What you will do: Your reply should hold only the lines from the records below where "frames" occurs.
START Extracted information
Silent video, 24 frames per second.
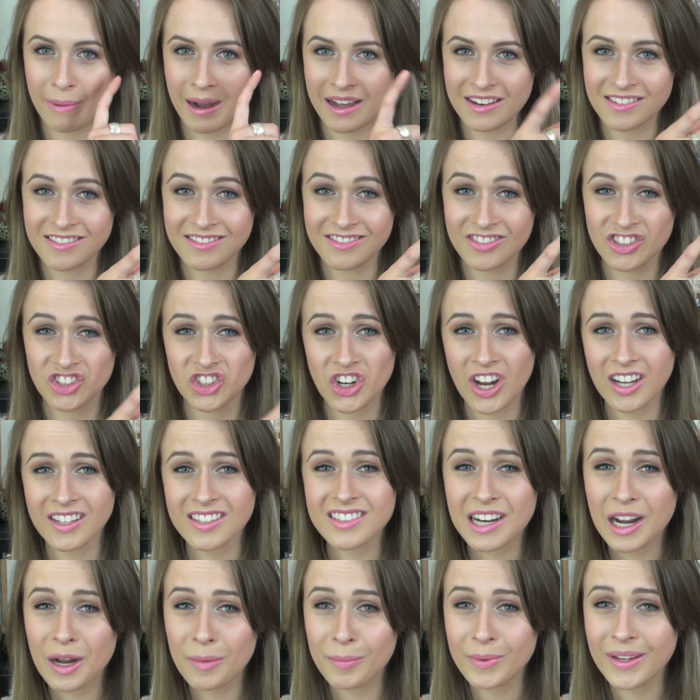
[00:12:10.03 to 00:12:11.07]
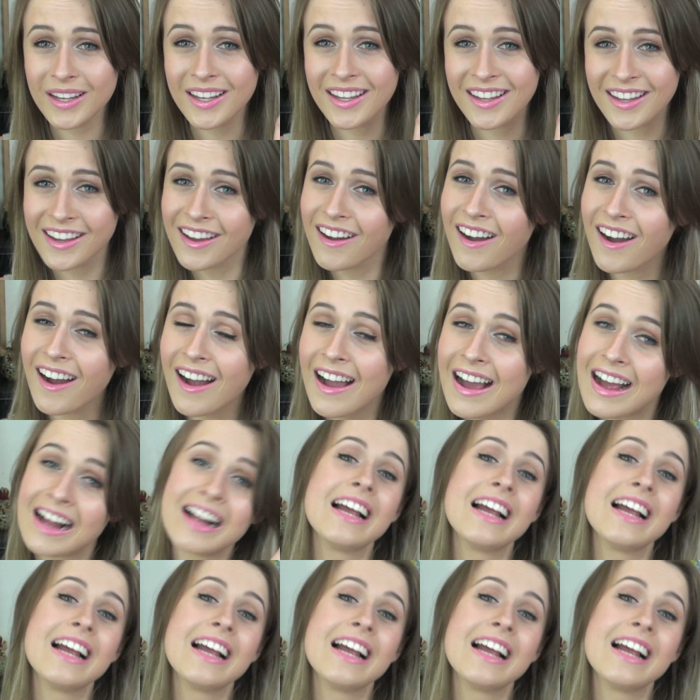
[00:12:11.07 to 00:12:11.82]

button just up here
END Extracted information
START Extracted information
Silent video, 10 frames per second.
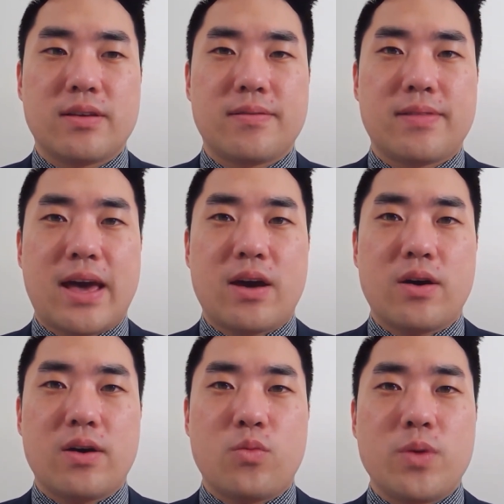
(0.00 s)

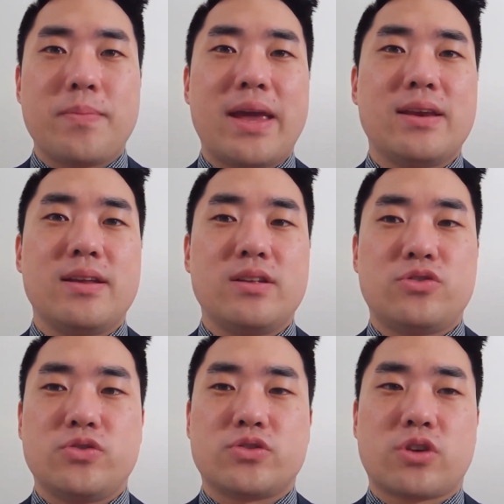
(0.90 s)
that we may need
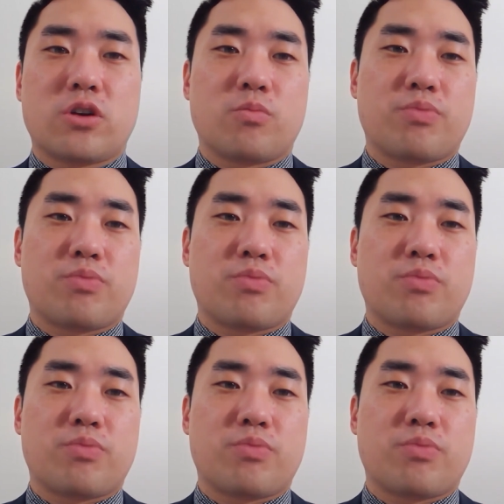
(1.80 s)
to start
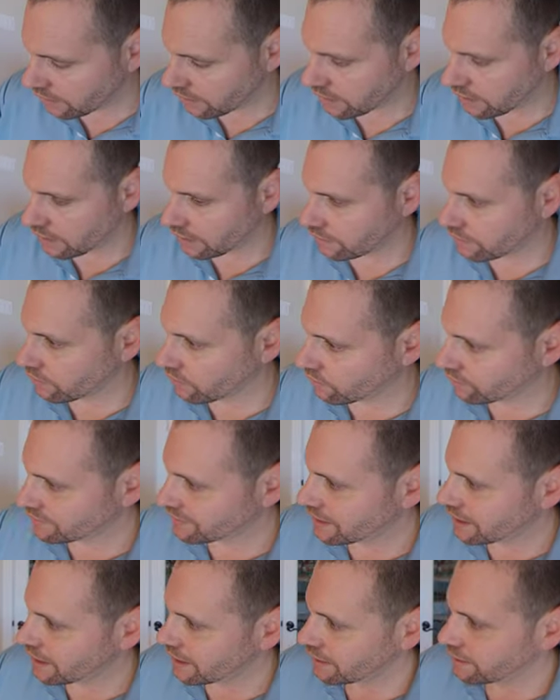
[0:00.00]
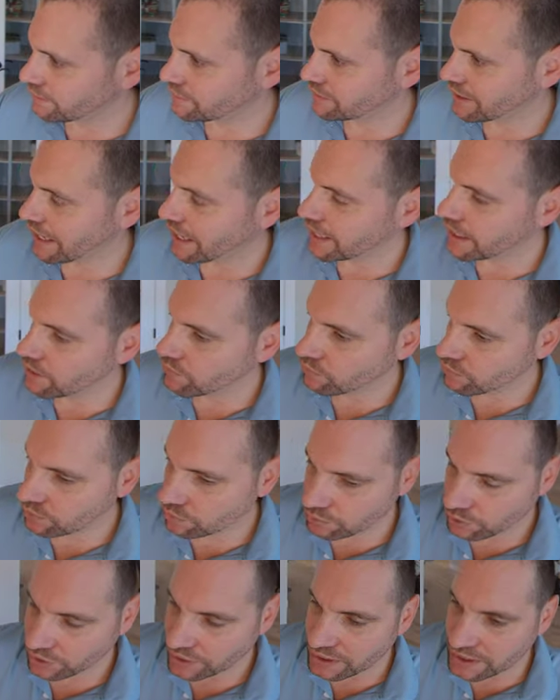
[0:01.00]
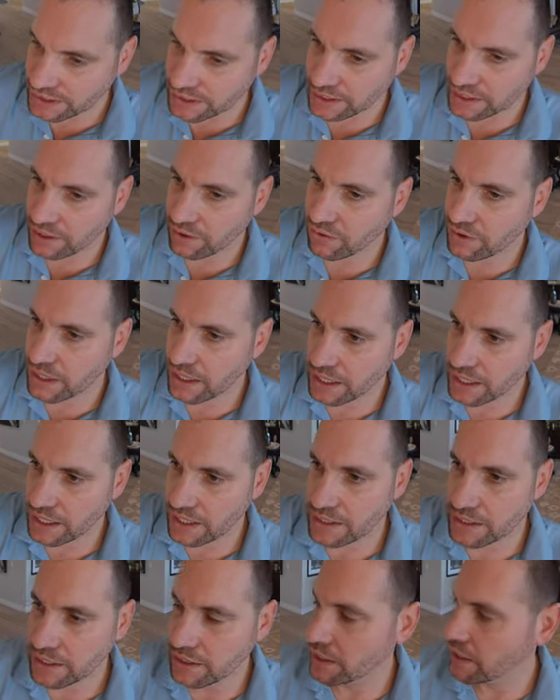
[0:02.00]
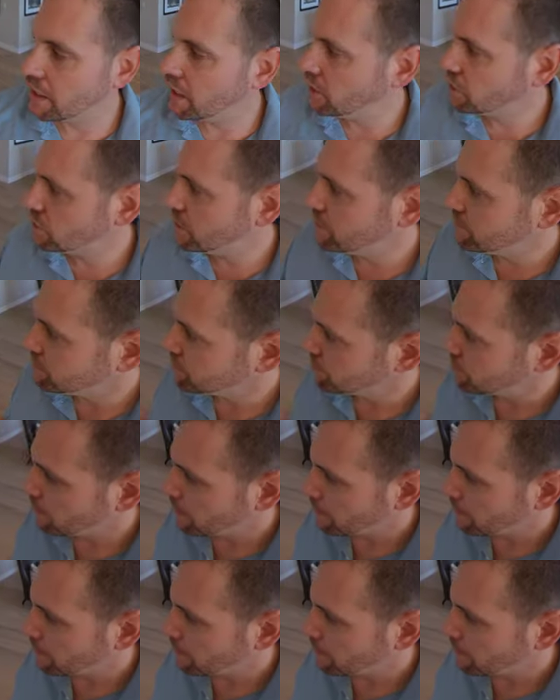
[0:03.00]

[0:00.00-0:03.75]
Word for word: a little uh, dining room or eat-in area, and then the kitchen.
END Extracted information
Answer below:
Silent video, 24 frames per second.
Silent video, 10 frames per second.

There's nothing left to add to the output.